Best practice for MVR exports from Vectorworks to L8
Before you start exporting every single nut and bolt from Vectorworks, remember: L8 features a massive built-in library with thousands of stage elements (truss, decks, pipes, stands, etc.) that are already perfectly optimized for the engine. Whenever possible, use L8 native objects for your stage structures.
However, if you are importing a custom production design via MVR, the main rule is simple:
However, if you are importing a custom production design via MVR, the main rule is simple:
If your scene imports into L8 under ~2000 objects - don’t merge or convert geometry to Mesh at all.
L8 performs significantly better when truss segments, deck panels, platforms, and set pieces remain as separate objects. This gives better memory management, faster loading times, and superior optimization (especially occlusion culling).
Only merge when you are clearly exceeding the object limit.
When merging makes sense:
Small, self-contained objects like a drummer kit, guitar amp, monitor wedge, furniture, or small props → yes, merge them into one mesh. It saves object count with almost no downside.
Large scene elements (truss, stages, floors, walls) → avoid merging unless absolutely necessary.
When you should NOT merge:
Multiple similar objects (e.g. all guitarists’ amps, many identical monitors, rows of chairs, etc.) - do not merge them all into one big mesh.
Large structural elements (long trusses, entire stages, big walls, floors) - avoid merging unless absolutely necessary.
When merging, do it smartly:
Keep merged objects relatively compact and cube-like (similar dimensions on X, Y, Z).
Avoid long “sausages” - for example, don’t merge a 40m truss into one single object or an entire 20×30m stage into one mesh.

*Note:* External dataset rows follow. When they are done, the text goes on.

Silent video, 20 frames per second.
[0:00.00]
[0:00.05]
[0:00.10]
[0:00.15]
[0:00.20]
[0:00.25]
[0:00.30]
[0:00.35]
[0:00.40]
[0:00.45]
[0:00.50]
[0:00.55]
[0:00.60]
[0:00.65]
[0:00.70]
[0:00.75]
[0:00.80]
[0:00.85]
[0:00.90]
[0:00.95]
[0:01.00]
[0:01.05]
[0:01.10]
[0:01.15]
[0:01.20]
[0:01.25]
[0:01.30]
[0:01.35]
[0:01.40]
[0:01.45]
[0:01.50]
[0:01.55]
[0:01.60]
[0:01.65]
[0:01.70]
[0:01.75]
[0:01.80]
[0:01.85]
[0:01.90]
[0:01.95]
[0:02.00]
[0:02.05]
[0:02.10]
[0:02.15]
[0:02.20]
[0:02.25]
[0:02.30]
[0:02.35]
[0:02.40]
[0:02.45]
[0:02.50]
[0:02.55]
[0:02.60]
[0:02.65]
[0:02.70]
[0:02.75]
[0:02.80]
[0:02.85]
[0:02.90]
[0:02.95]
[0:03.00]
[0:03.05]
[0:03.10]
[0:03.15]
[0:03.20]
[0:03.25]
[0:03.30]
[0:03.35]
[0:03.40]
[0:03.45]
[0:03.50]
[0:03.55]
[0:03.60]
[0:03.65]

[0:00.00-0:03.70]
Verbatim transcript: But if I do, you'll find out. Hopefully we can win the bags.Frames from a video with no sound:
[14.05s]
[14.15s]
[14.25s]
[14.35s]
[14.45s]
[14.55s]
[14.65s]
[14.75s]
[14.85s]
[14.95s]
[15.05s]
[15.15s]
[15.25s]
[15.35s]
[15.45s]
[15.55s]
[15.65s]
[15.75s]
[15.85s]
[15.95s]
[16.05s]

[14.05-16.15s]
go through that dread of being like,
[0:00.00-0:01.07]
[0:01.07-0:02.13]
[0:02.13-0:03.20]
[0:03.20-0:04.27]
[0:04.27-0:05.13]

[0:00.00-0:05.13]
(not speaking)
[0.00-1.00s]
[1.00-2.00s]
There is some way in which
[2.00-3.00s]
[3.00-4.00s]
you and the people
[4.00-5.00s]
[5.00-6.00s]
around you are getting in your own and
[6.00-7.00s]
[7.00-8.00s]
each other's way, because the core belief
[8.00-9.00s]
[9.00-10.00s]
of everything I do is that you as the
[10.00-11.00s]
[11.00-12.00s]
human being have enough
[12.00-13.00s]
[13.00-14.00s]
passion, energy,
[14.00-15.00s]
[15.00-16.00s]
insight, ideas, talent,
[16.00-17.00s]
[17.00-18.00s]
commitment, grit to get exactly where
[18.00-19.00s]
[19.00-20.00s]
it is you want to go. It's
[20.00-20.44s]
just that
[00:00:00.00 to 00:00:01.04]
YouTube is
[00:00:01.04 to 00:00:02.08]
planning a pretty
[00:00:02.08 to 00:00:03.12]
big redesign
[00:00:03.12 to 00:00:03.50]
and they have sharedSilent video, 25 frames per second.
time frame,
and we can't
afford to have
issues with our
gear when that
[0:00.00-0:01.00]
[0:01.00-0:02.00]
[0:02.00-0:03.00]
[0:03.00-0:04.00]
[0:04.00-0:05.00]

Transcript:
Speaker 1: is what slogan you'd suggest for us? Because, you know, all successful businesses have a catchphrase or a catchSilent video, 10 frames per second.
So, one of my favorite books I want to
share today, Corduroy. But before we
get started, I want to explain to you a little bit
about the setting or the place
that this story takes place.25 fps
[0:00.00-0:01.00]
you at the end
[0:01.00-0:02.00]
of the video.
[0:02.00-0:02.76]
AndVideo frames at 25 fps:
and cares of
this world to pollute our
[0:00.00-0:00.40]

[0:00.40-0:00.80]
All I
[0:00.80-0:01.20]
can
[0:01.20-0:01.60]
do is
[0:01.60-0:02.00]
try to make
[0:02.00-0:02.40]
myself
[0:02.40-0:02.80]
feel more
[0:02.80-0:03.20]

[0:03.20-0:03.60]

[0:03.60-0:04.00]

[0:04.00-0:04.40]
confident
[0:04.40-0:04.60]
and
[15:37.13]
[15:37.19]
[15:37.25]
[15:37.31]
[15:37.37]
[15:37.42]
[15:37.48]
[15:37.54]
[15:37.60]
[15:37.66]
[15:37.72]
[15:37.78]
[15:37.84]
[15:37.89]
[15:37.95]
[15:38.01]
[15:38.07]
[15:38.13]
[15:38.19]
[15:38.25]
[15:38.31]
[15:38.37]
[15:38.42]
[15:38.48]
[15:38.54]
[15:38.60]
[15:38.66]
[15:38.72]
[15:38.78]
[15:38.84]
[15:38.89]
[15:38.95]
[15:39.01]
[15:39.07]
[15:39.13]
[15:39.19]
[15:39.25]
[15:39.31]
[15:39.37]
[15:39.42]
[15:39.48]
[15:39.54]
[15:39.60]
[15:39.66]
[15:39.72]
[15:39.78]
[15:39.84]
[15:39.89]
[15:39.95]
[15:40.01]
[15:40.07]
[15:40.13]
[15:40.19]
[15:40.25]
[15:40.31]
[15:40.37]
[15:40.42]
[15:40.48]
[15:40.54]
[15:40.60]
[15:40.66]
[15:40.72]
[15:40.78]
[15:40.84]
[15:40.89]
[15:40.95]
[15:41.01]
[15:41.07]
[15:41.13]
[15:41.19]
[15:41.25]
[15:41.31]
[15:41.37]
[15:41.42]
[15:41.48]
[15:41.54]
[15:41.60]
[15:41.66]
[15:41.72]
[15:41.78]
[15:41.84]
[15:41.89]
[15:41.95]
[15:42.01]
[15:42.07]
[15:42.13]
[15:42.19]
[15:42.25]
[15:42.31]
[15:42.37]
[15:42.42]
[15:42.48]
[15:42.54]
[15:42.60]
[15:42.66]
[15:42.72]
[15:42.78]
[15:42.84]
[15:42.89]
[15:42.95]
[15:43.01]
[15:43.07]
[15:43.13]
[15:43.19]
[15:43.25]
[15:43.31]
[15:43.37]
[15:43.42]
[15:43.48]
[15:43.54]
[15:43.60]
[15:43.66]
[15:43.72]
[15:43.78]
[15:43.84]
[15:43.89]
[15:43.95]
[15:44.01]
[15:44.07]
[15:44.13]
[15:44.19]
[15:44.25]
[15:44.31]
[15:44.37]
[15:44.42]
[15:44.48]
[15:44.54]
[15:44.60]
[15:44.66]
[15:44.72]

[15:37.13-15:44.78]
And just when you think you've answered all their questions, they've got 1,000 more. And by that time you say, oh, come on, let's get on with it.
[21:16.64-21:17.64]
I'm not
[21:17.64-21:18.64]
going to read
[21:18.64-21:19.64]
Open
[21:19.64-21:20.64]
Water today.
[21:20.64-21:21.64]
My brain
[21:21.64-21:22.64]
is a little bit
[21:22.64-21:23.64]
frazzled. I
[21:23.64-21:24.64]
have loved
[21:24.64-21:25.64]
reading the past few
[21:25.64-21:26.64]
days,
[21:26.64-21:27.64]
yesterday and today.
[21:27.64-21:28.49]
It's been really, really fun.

Good practice: truss in 8–12m sections, deck blocks in 4×4m or 6×6m pieces.
Merging is not real optimization - it’s a last resort when you hit the hard limit. Keeping things separate is almost always better for performance in L8.
Next step: Understanding real performance bottlenecks in L8
Once your MVR is imported and you’re within the object limit, it’s vital to understand what actually limits your FPS. Contrary to popular belief, geometry is often not the primary bottleneck.
Correct troubleshooting order:
1. Turn off Smoke/Fog first.
Smoke generates complex volumetric beams. When thousands of lights are active, smoke creates a massive fill-rate bottleneck for your GPU.
Disabling smoke removes this heavy pixel-processing overhead, allowing you to see the true impact of the 3D models on your performance.
2. Make the fixtures work (Intensity + Randomized Movement).
Set Intensity > 0 and use Clean Open (no Gobos).
Randomize the movement: Add effects (pan/tilt) but ensure they are out of sync (offset/random phase).
Why? Using Gobos adds unnecessary texture-processing load. Keeping them in "Open" focuses the stress on the lighting engine. Randomizing the movement prevents FPS spikes from synchronous data updates, giving you a stable, realistic benchmark.
Static, dark fixtures don’t stress the L8 rendering pipeline. The engine's real work begins when lights are moving and illuminating surfaces.
3. Analyze geometry last.
Only now can you properly judge whether merging objects, optimizing complex truss, or reducing polygon counts will actually help.
Key takeaway:
Always start testing with smoke OFF, Gobos OFF, and lights ON + moving randomly. This is the only way to distinguish between fill-rate/shader limitations and actual geometry-related lag.
Step 3: Managing Fill-rate and Shader Limitations
If you’ve optimized your geometry but the FPS is still low when the lights and smoke are on, you’ve hit a GPU fill-rate limit. This is where the L8 engine struggles to calculate every pixel of every light beam.
Here are your options to push performance further:
1. Software Optimization (L8 Settings).
Lower "Beams Resolution": This reduces the precision of volumetric calculations. It’s the fastest way to gain FPS without changing your rig.
Increase "LUX Minimum": This is a clever trick. It tells the engine to stop calculating light at a certain distance/intensity threshold. It cuts off long, faint calculations that eat resources but don't add much to the visual result.
2. Hardware Scaling (Multi-GPU).
If software tweaks aren't enough, you need more raw power.
L8 Trace / Unlimited + FP23: If you have these licenses and the FP23 package, you can install a second GPU.
The Benefit: In L8, this can double your FPS, as the engine can distribute the heavy lifting of volumetric rendering across two cards.
The GPUs must be identical (e.g., two RTX 4090s). If the cards are different, you won't see a 2x performance gain as the engine cannot synchronize the workload effectively.
The GPUs must be identical (e.g., two RTX 4090s). If the cards are different, you won't see a 2x performance gain as the engine cannot synchronize the workload effectively.
3. The GPU Upgrade.
If you are on a single-card setup, the only way forward is a hardware upgrade (more CUDA cores and faster VRAM).